New offer! Get 30% off one whole year of Unlimited learning. Subscribe for just £249.99 £174.99. New subscribers only. T&Cs apply

# Predictive Analysis for Solving Problems

Once you identified what the problem you like to solve, the critical skill to solve problems using data is decomposing a data analytics problem into pieces. And you should be able to match those problems with available data analysis tools. Let’s briefly discuss the problems and tools we will use in this class.

First, classification is identifying the group to which each case belongs. Recall our customer retention case. The classification is determining who will switch to other provider’s services and who will stay with the current service. For instance, we can use classification tree methods to solve this problem. We will learn about the tree model later.
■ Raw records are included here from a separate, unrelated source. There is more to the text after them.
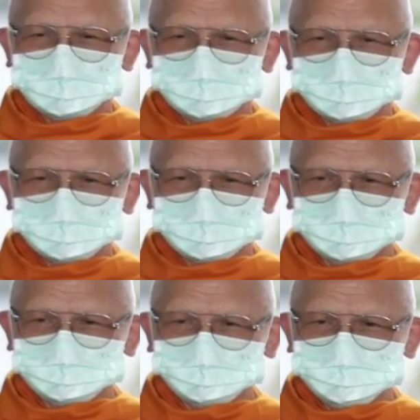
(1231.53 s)
อะ
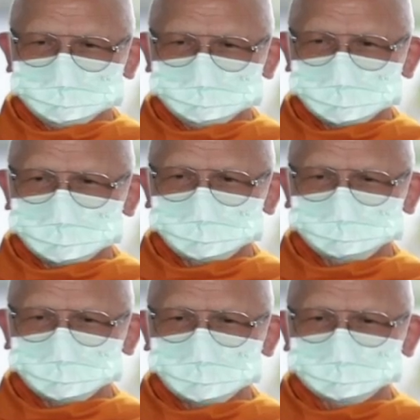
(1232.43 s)
วิชาภ
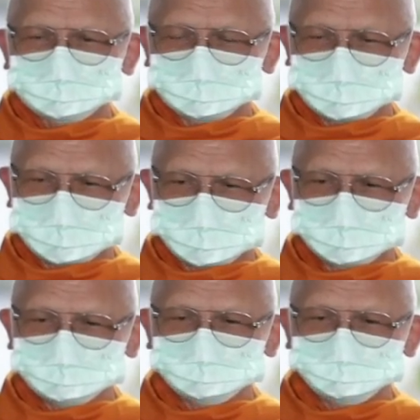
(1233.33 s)
วะตัณหา
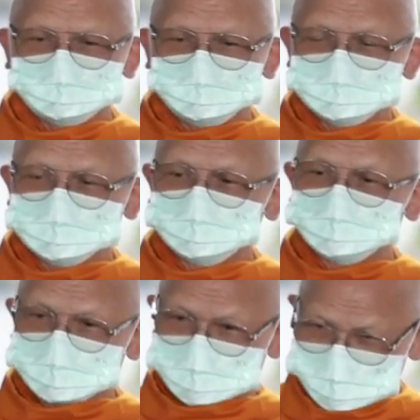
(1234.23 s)
เป็นสิ่งที่ควรละ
You already know linear regression. Linear regression is also a predictive modeling methodology. You can estimate the unknown population value using regression and then predict based on this. I will not spend too much time on linear regression here in this lecture, but you should read our material to remind you about regression.
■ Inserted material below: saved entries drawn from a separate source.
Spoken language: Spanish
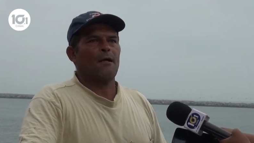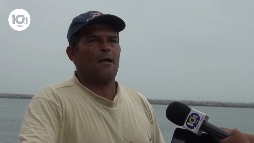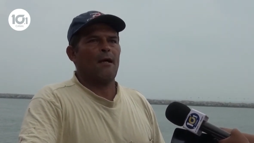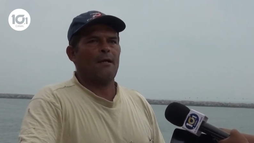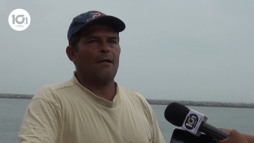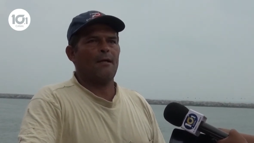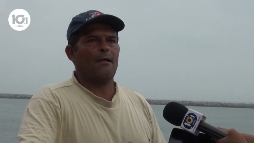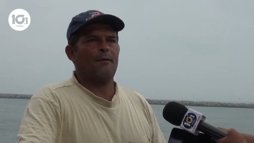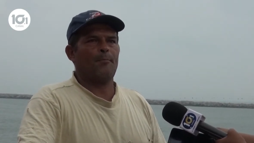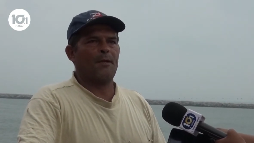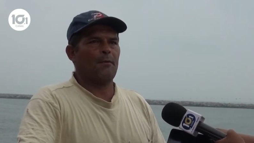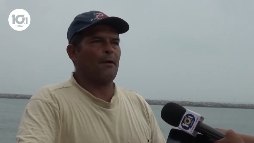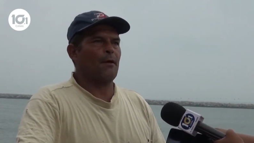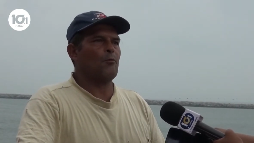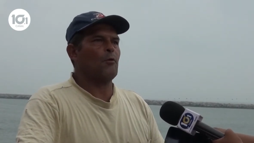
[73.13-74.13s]
Calle
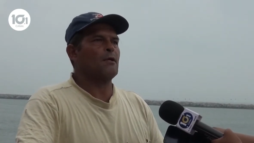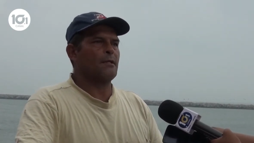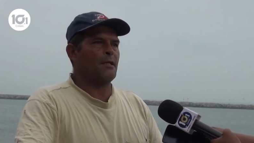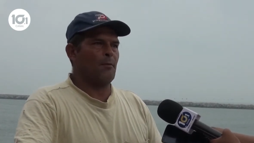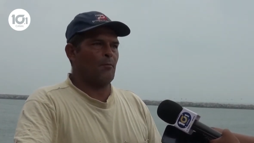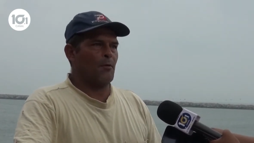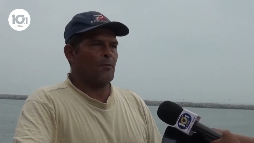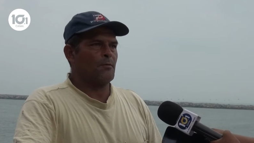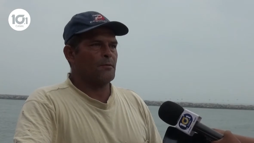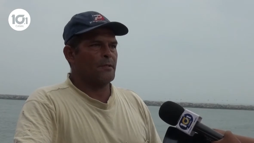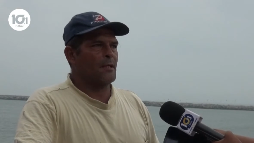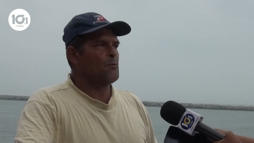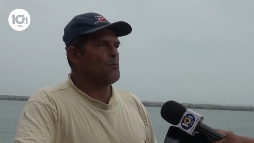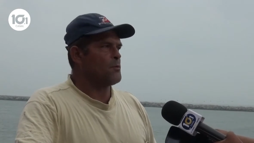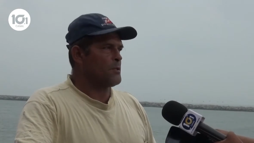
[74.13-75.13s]
privada Cuauhtémoc,
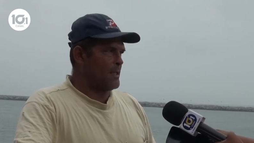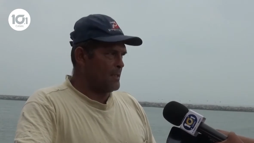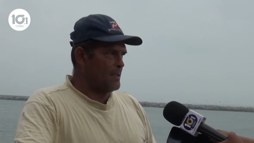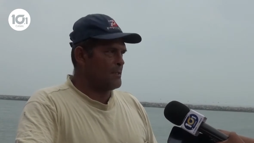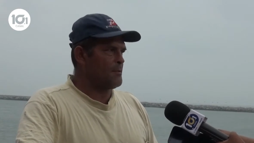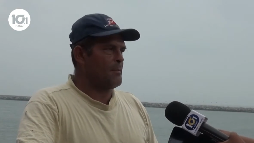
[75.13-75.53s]
107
Let’s go back to our cell phone customer retention case, if you like to know how much potential sales you will lose when one customer churns, you might be able to use regression. In this case, we will relate the amount of money the customer spent to a few variables. We called ‘the amount of money the customer spent’ a dependent variable, and a few other variables explain this as independent variables. You can read about an independent variable and dependent variable from our study material. During this course, we will solve a similar kind of problem using an Artificial neural network.

When you use online services such as Netflix and Amazon, you might get some recommendations. The algorithm behind will do similarity matching. We will discuss various methods such as similarity measure, nearest neighbor, clustering, and association rules to solve this kind of problem.

Big data is not always useful. Sometimes, we make data reduction. Here is a well-known dataset in R, called the “mtcars” that describe many attributes of European, Japanese, and American cars, including their miles per gallon, the number of cylinders, and the number of forward gears. Since the mtcars dataset has eleven attributes, a graph without data reduction would be of eleven-dimensions. That is too messy. So we will reduce the dataset to two-dimension. However, you will still not lose any information. This method calls principle component analysis. We will not discuss principle component analysis, but it is a widespread technique.

Is news relevant to your daily life? In these days, data scientist often analyze text-based data such as news data or even social media data. Extracting information from the documents calls “information retrieval.” To do this, data scientists came up with various methods.

The goal of predictive analysis is to make a model using various methods we just mentioned and apply those to predict the answer that does not happen yet. Remember, our goal is not making the model that explains the given data well but predicting unknown cases.

Data science techniques can provide answers to business questions. Remind yourself of customer retention. Then you can answer the questions that probably matter in your workplace. Rather than verbal debating, solving by using data would yield more sensible solutions.